Friends, the first snake offered the first humans an alternative reality in which God’s words were negotiable and God’s powers available for poaching.
The descendants of that evil ancestor are all around us, offering us the same thing.
Sure, a metaverse is a souped-up, slicked-and-tricked-out version of apple-eating… but it’s the same old ruse, and the worm turns in the same old way.
We don’t even have to be afficionados of Facebook and the metaverse to bite – all we have to do is avert our eyes from the photo of the little girl being sold in Afghanistan, shrug off the desperation of our next-door-neighbors in Haiti, and focus on our comfortable, convenient, clubby little spheres of Me and Mine.
The snake wins – the rotten fruit gets swallowed – every time we forget what’s REAL and what’s make-believe… every time we take the snake’s cue and comfort ourselves with some idea of “God” that is not God – some idea of “God” that affirms ourselves as gods, keeps us cozy right where and as we are, allows us to carry on as if the most important thing is self-amusement and self-gratification.
Which delights Satan more – the little girl being sold by her family, or the millions who will look at her picture and then look away?
Which offends God more – the gang members brutalizing the people of Haiti, or the fact that the rest of the world is only paying attention because a group of American missionaries got caught in the crossfire?
And where are we spending more of our lives, Friends?
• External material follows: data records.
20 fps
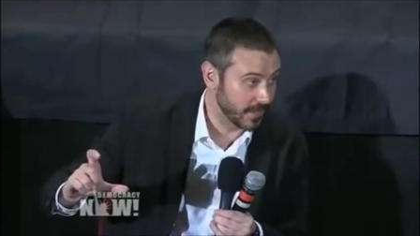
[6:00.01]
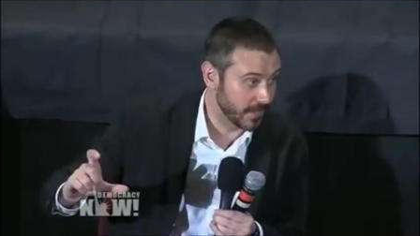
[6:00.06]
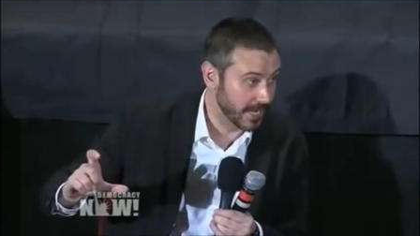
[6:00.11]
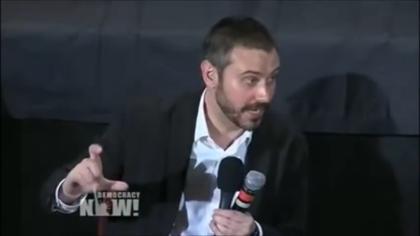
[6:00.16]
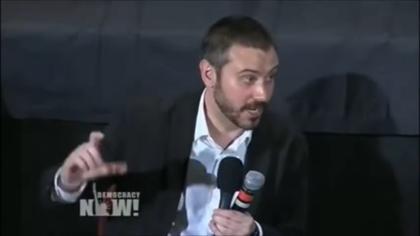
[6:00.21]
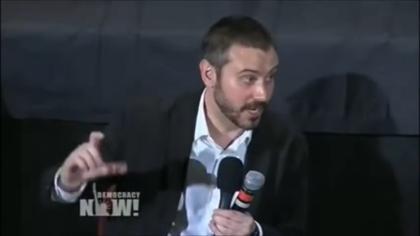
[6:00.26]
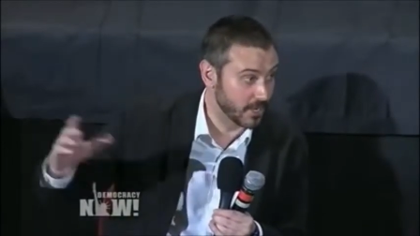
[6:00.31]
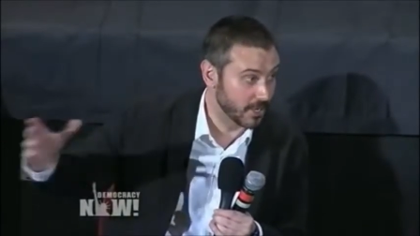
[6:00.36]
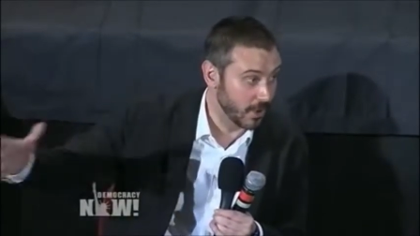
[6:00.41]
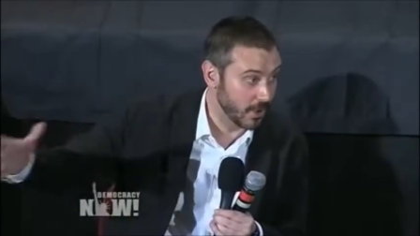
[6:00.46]

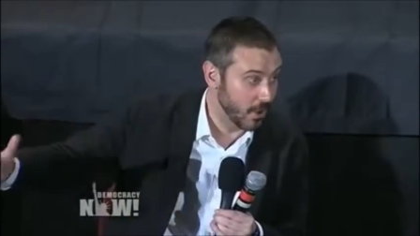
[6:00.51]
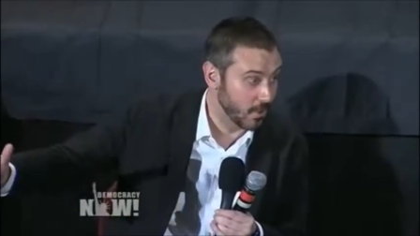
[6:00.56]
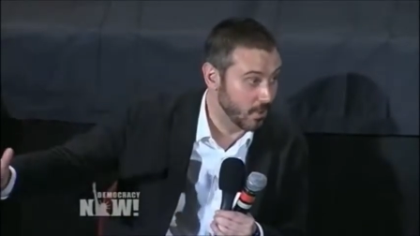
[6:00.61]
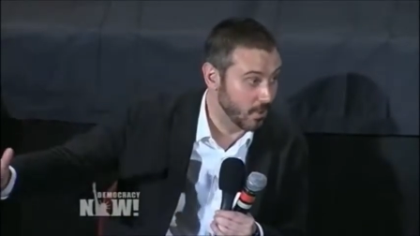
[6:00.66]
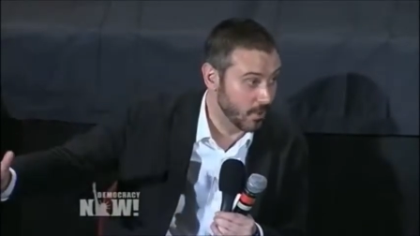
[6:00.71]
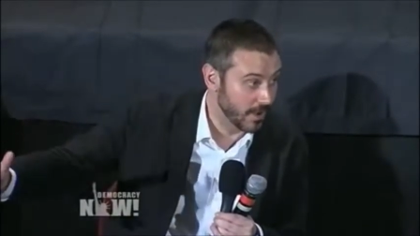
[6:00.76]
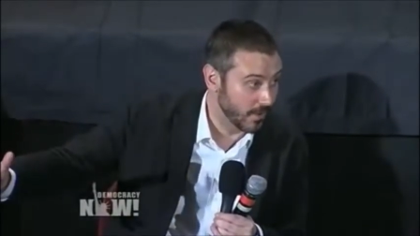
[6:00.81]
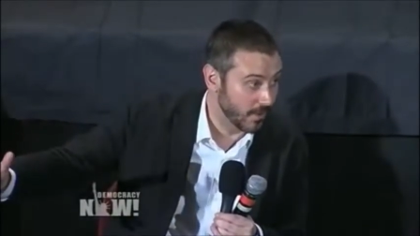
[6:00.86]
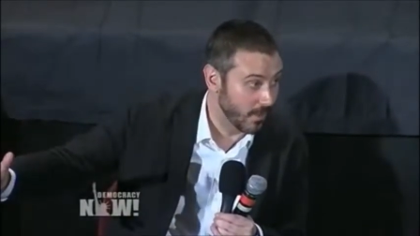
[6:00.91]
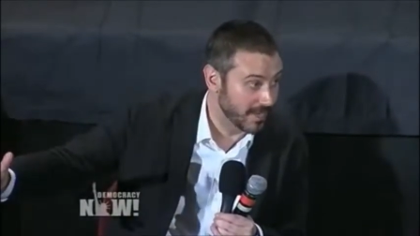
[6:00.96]
he didn't know
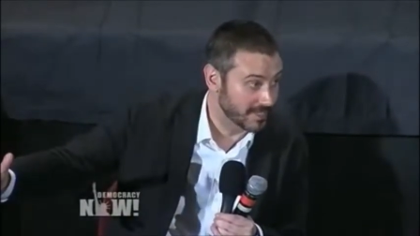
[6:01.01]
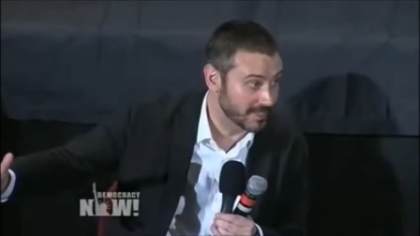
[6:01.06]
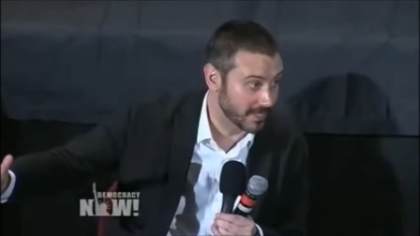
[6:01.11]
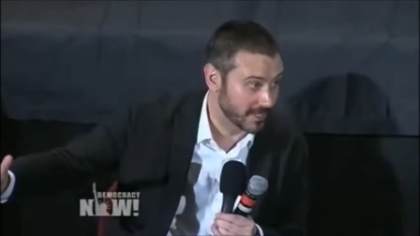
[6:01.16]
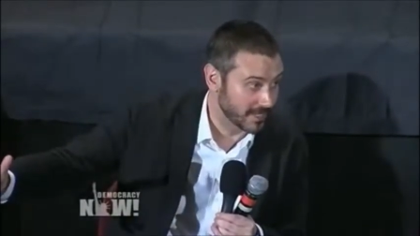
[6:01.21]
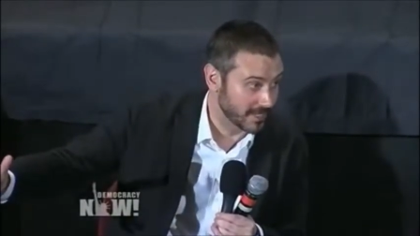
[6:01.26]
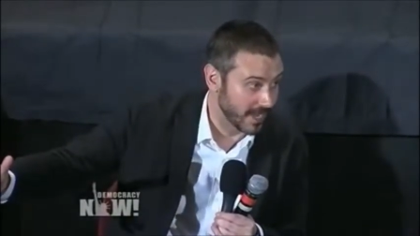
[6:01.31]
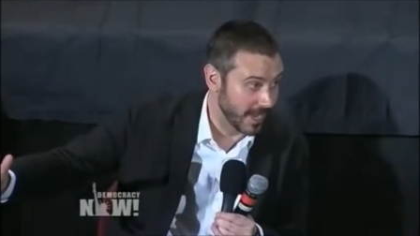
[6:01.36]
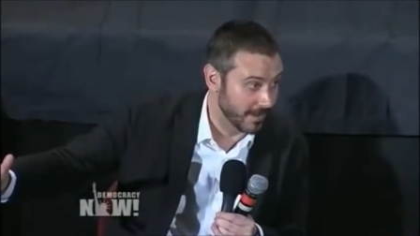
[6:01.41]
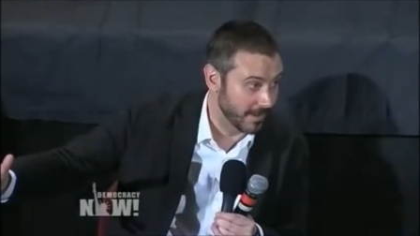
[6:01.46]
who he was
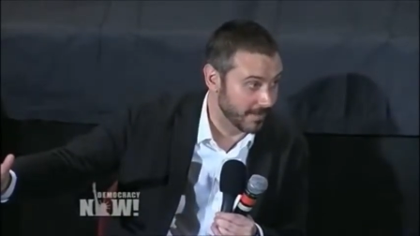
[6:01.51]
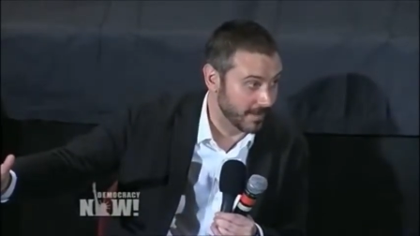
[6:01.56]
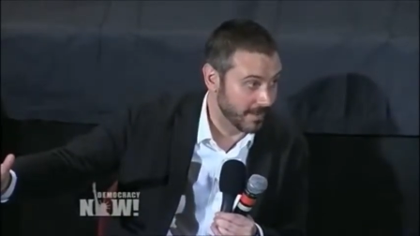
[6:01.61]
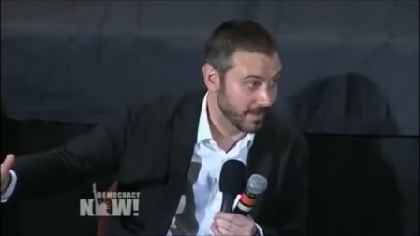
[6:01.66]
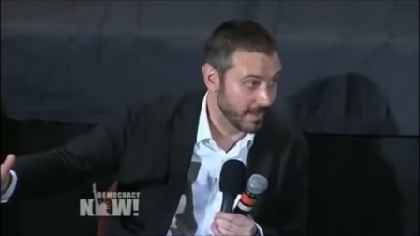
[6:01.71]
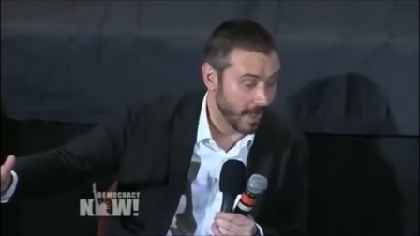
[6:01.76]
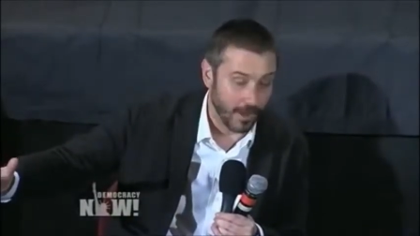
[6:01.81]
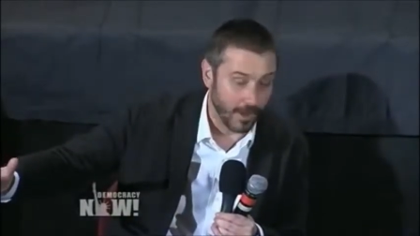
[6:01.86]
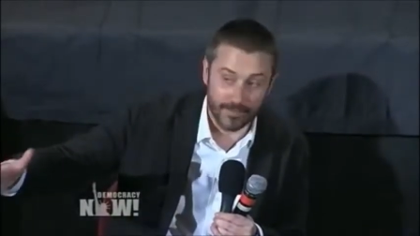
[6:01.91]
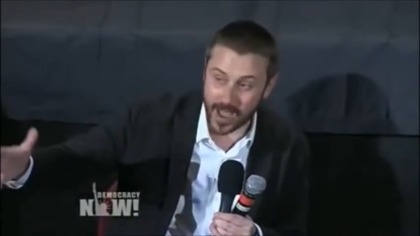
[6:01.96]
at the time,
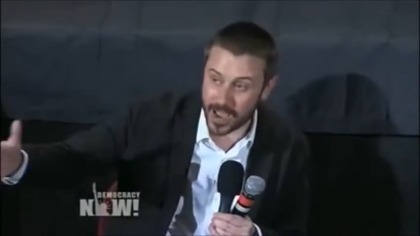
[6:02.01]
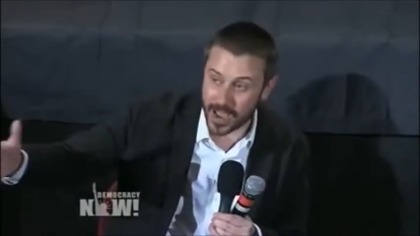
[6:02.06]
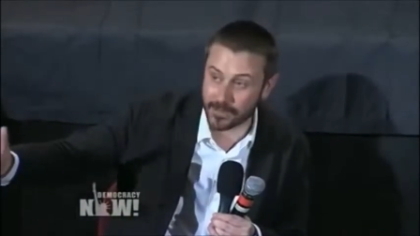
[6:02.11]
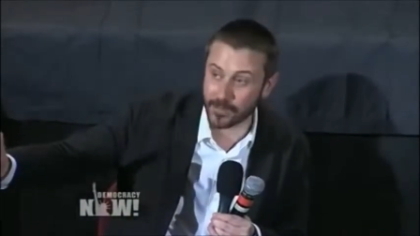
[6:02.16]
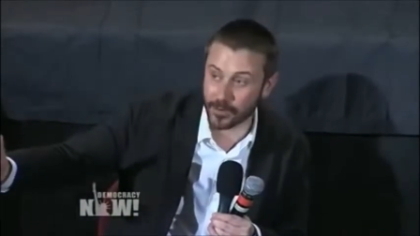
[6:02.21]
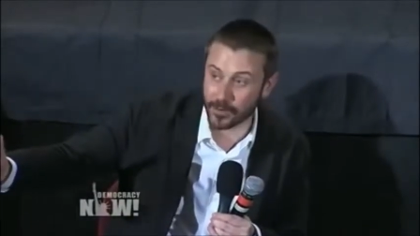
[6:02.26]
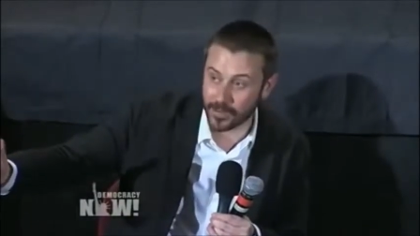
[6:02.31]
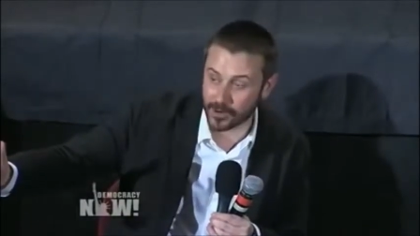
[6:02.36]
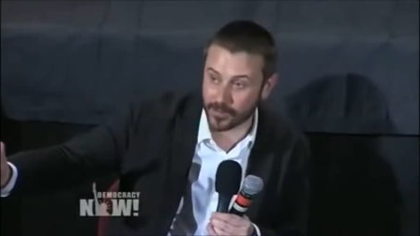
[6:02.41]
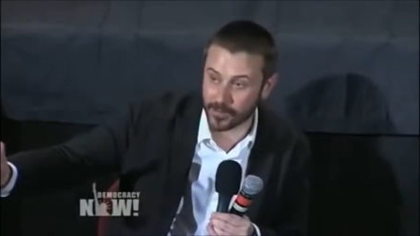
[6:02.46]
of
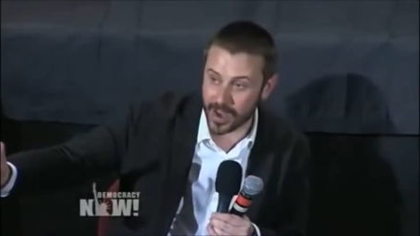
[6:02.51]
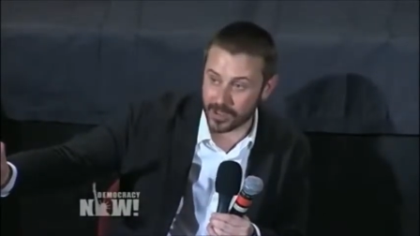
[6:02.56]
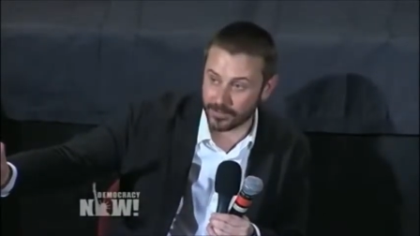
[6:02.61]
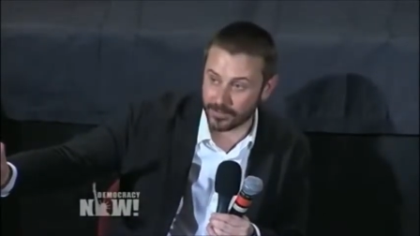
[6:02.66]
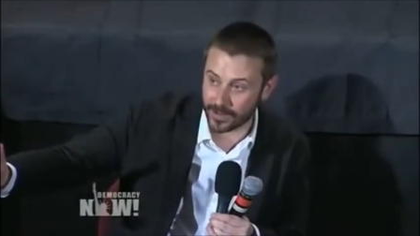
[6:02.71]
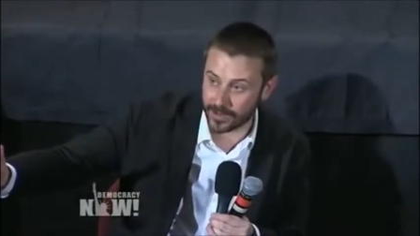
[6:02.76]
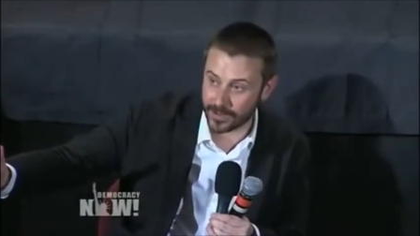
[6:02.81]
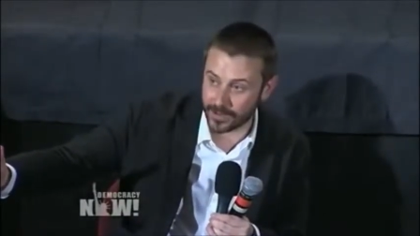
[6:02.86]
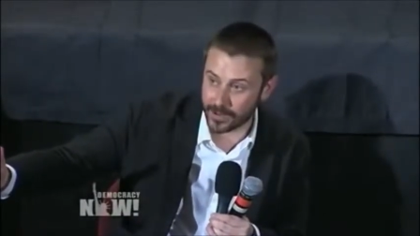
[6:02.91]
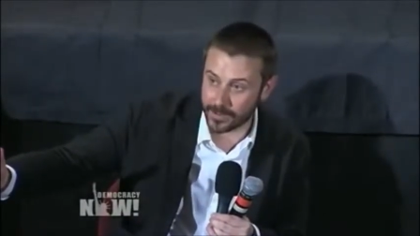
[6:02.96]
Admiral
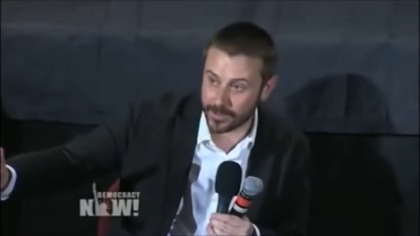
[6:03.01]
McRaven.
In God’s world, serving God’s people and seeking God’s glory? Or in the metaverse – on the web – in our curated digital echo chambers, entertaining the god of Me?
The newspaper Monday forced me to look at things that are happening “out there” – in this big world. But the snakeskin in my own back garden made it very clear to me that what’s happening “in here” – in my own conflicted, compromising heart – is the big story.
Eve took the bait.
Adam took a bite.
Let’s you and me take a different tack – let’s kill the snake.